The thing is?  I’m really not good with the whole waiting thing.

You’d think that after writing this blog for over  a year now, I’d have some insight into patience and calmness.  Some magical method for slowing down and enjoying the process.  My method involves hyperventilating and crying a lot.  Which, while it’s a pretty good workout and releases a lot of tension in a big hurry, also tends to scare the people around you who are just trying to help.

But I’ve had a bit of time to think about it and here’s what I’ve come up with. 

One is that if life happened on the schedule we set for it, it would likely all be over in about two weeks and then what would we do?

I mean, who, on their first day of university, doesn’t dream of graduation?  What parent, holding their newborn in their arms doesn’t give at least a passing thought to future grandchildren? 

If it all happened as we dreamed it, it would all be over so quickly and we’d miss all the little moments of delight and, yes, frustration that make life worth living.
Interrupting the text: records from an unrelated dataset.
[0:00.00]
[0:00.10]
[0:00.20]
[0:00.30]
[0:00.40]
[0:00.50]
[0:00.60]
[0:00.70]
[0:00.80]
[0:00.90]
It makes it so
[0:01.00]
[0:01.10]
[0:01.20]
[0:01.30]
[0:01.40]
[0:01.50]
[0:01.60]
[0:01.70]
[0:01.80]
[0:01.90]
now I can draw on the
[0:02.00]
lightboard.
The other thing is that waiting is temporary.  Fortunately I’ve done it enough by now to know that.  And when the waiting is over, when we’ve got what we were waiting for, or even when we don’t, but we’ve decided to move on, once that result has been achieved, the waiting itself fades away to doesn’t matter.
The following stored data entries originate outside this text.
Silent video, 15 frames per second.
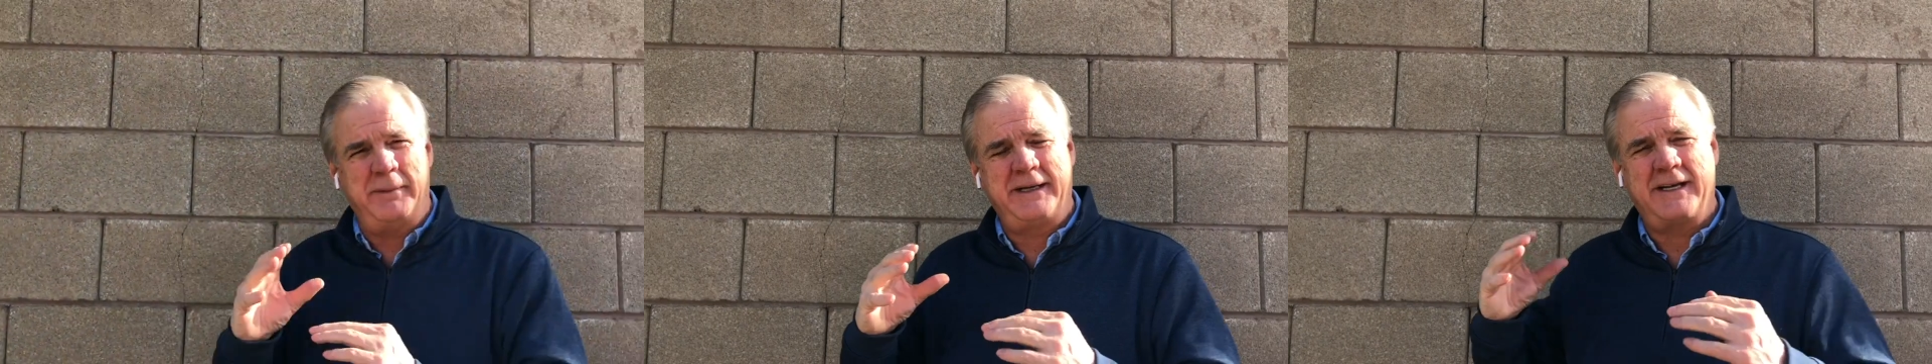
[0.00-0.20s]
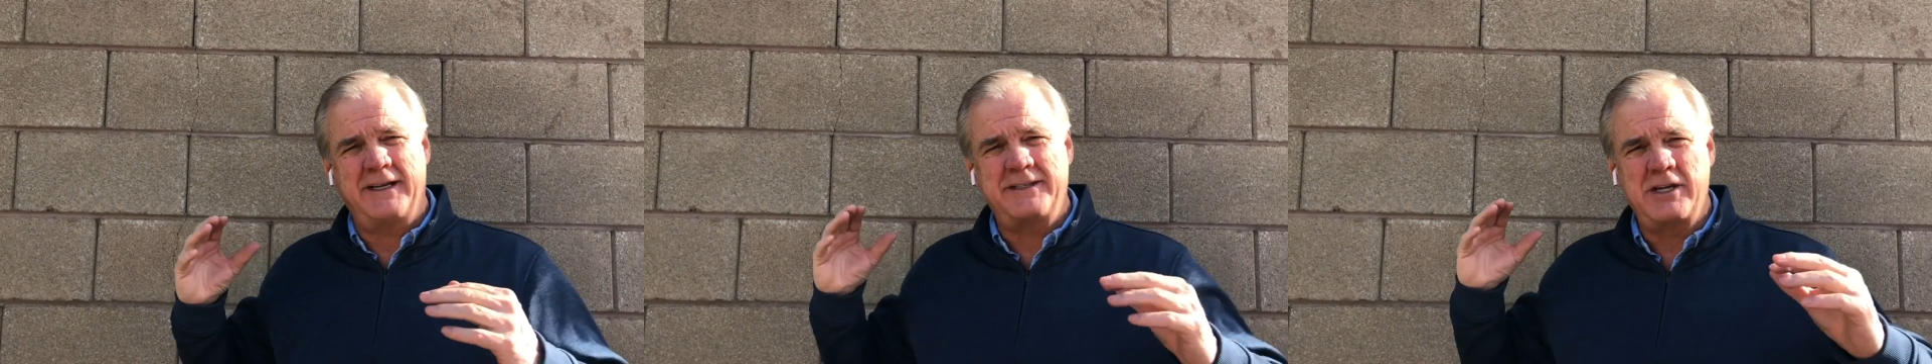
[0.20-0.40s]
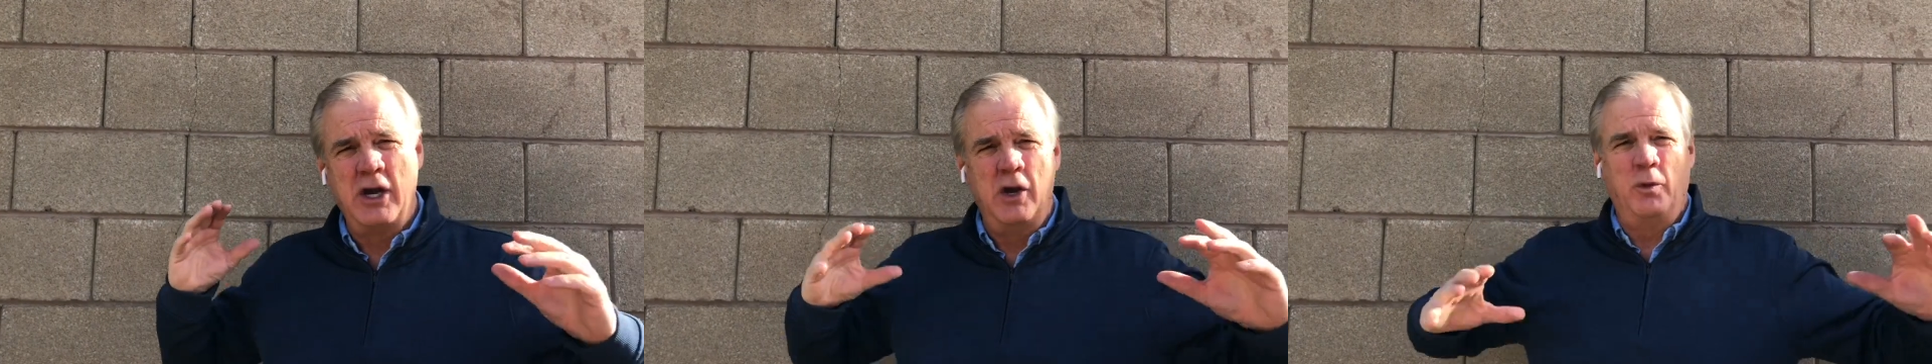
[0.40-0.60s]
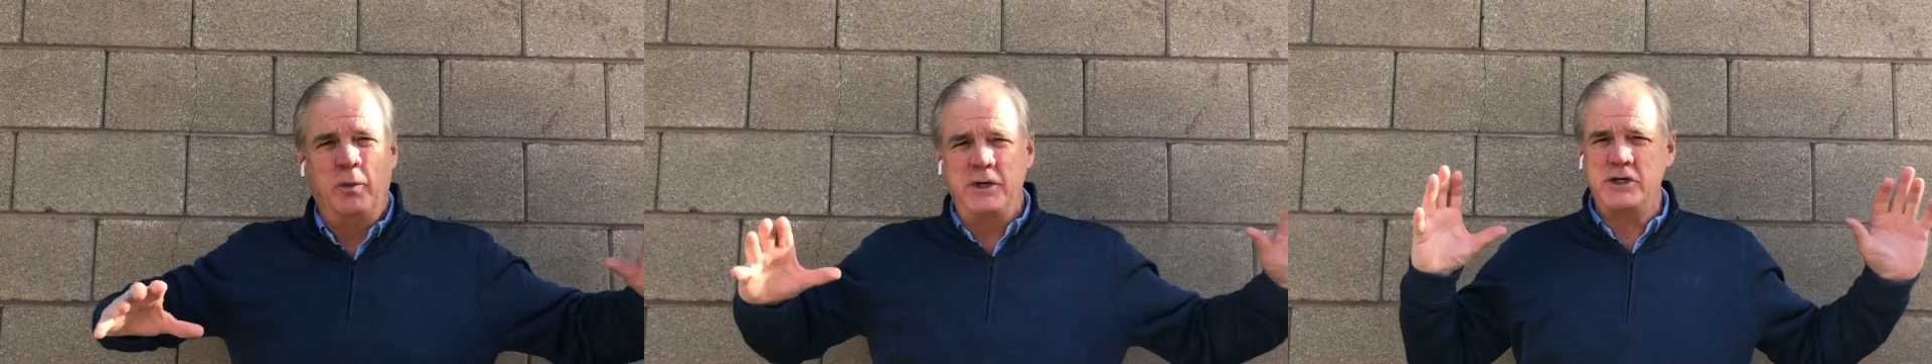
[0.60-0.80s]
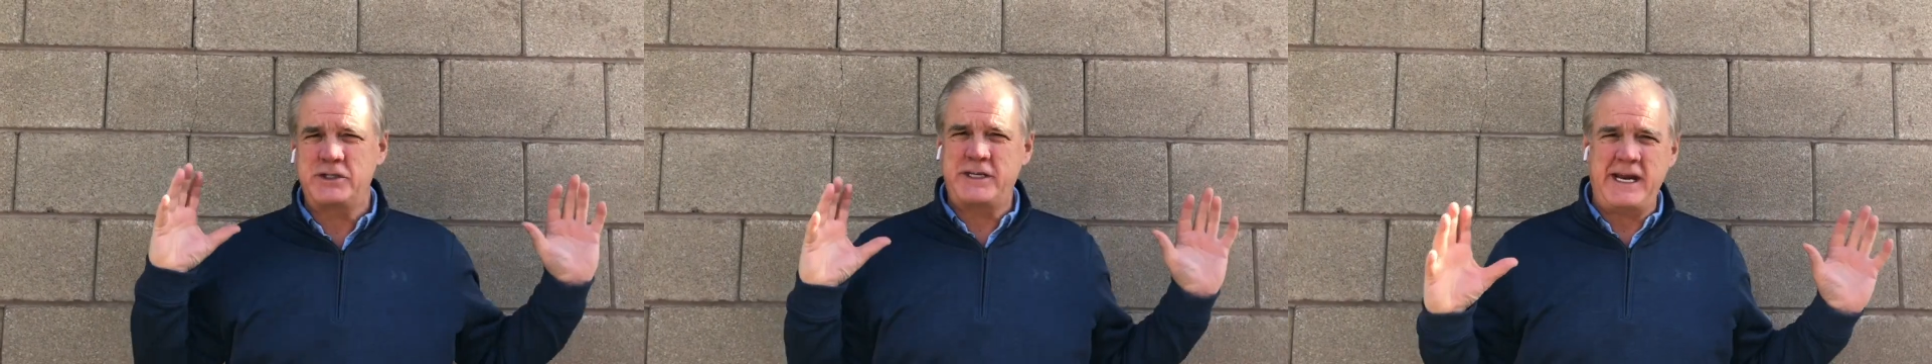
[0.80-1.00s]
because
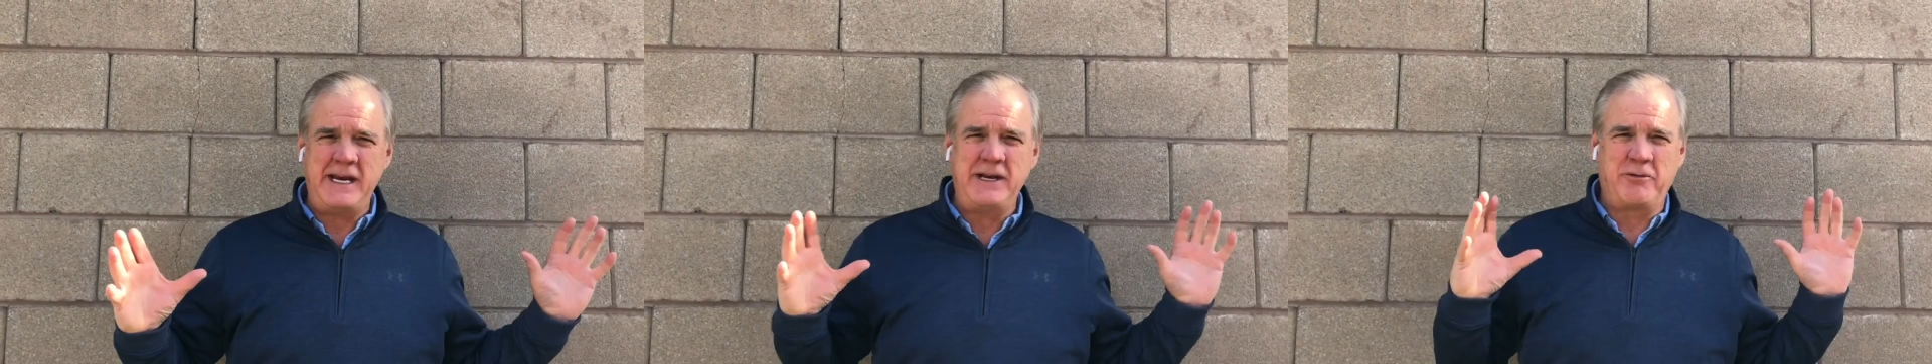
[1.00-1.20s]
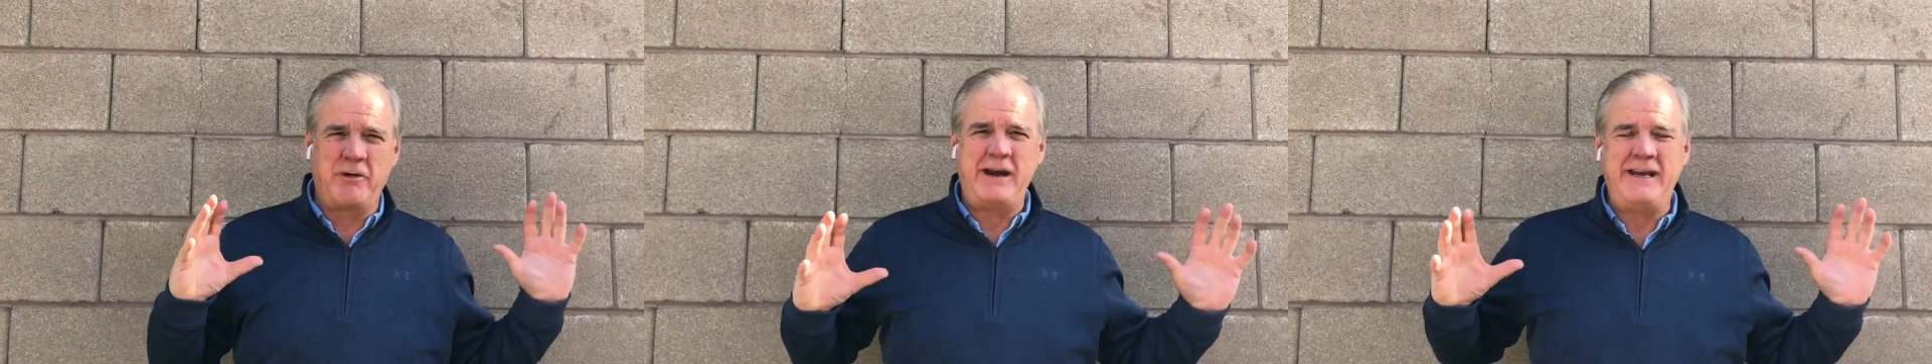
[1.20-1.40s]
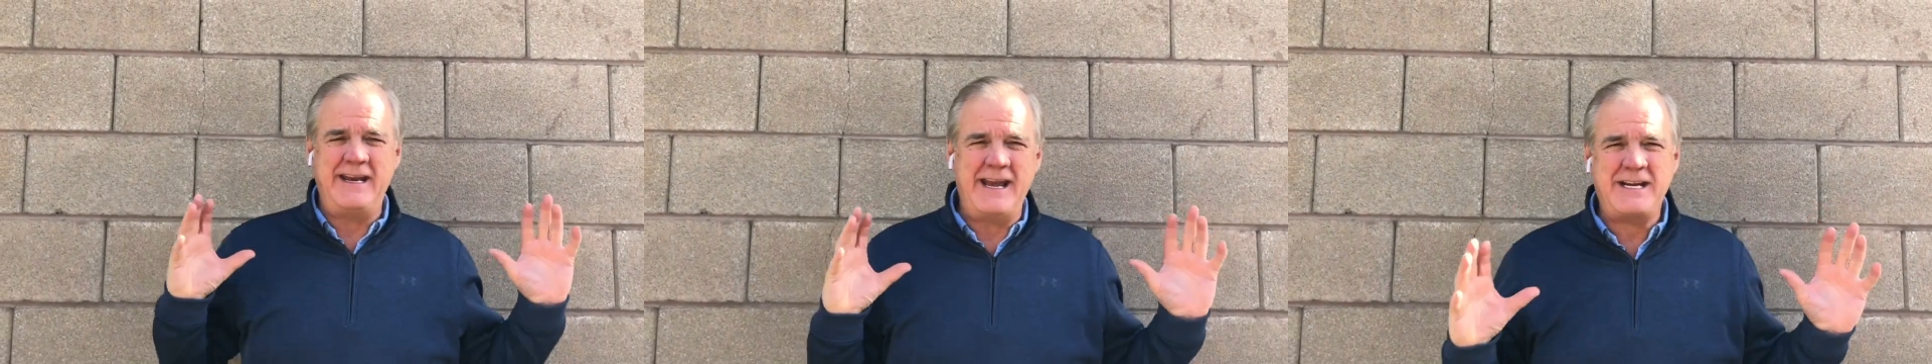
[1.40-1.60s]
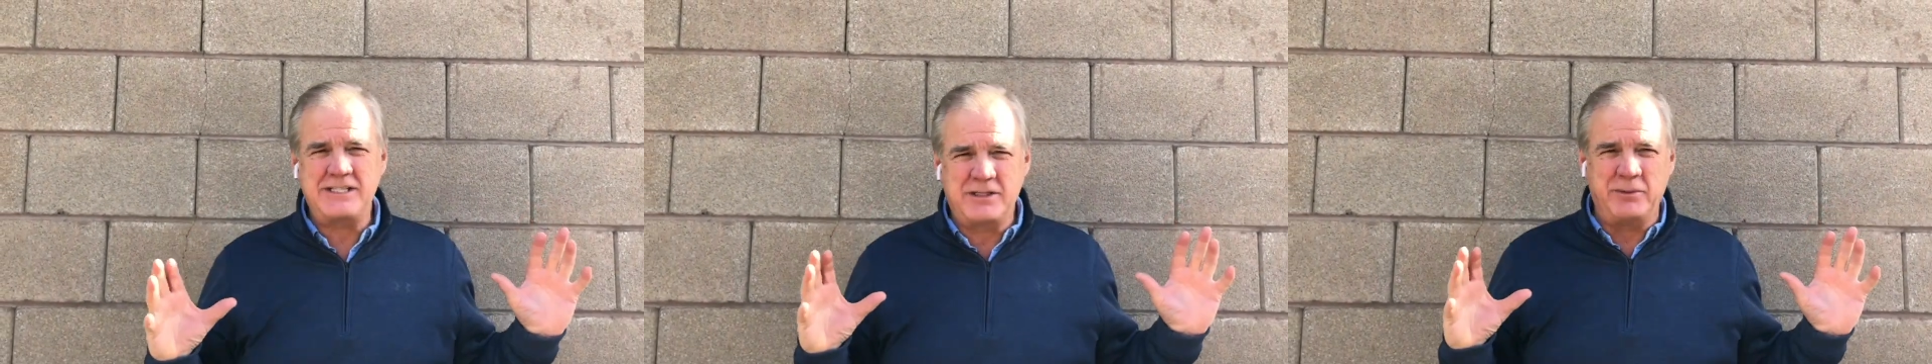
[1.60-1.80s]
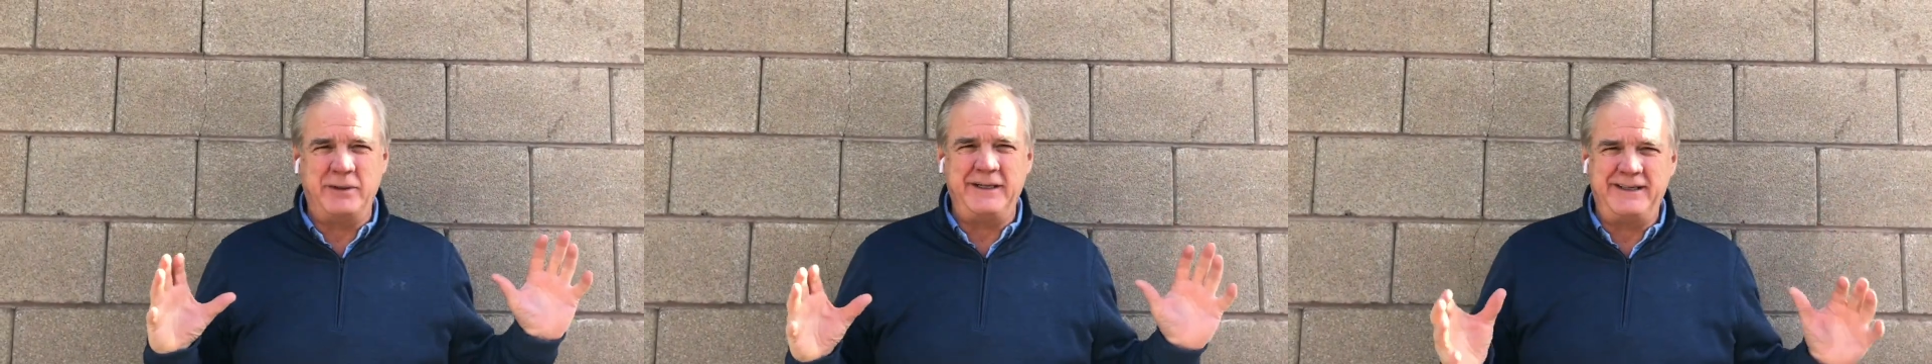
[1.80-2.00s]
when you're standing right next
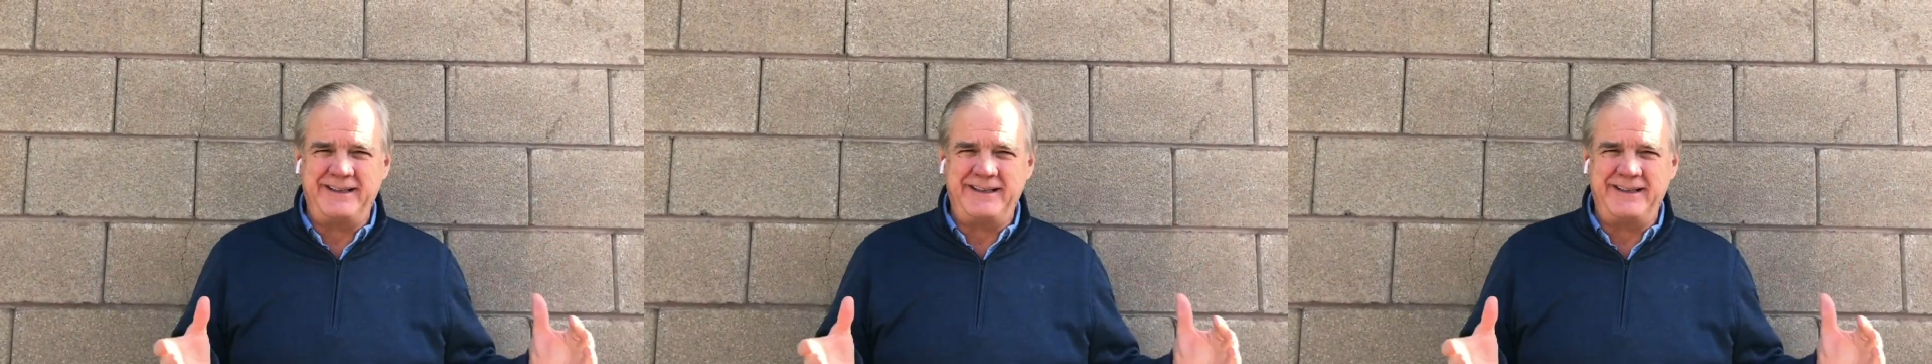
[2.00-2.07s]
to it,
Which brings me to the picture at the start of this post.  It’s a silver lace vine that I planted in my backyard in the spring of 2009.  Billed as a rampant spreader, I was careful to plant it on a free-standing structure well away from the surrounding trees, stood back and waited for the magic to happen.  And waited.  And waited. 

It didn’t grow much last summer.  And it certainly didn’t bloom.  I was very relieved that it survived the winter.  But it took till just a couple weeks ago to fill the structure I had envisioned as being green and lush and lovely a whole year and a half ago.

And then the other day I noticed a few little flowers!  The magic had happened!  Yay!  Cheering and photos and happy.  And the waiting goes away.

There’s a bottle of wine chilling in the fridge for when my plans come to fruition (and they will and I will let you know about them).  But this weekend, I will be celebrating life.  And the fact that it doesn’t all happen at once.  I will enjoy this moment right here.

How ‘bout you?  What are you waiting for these days?  How do you relax and enjoy the here and now while waiting for the magic to happen?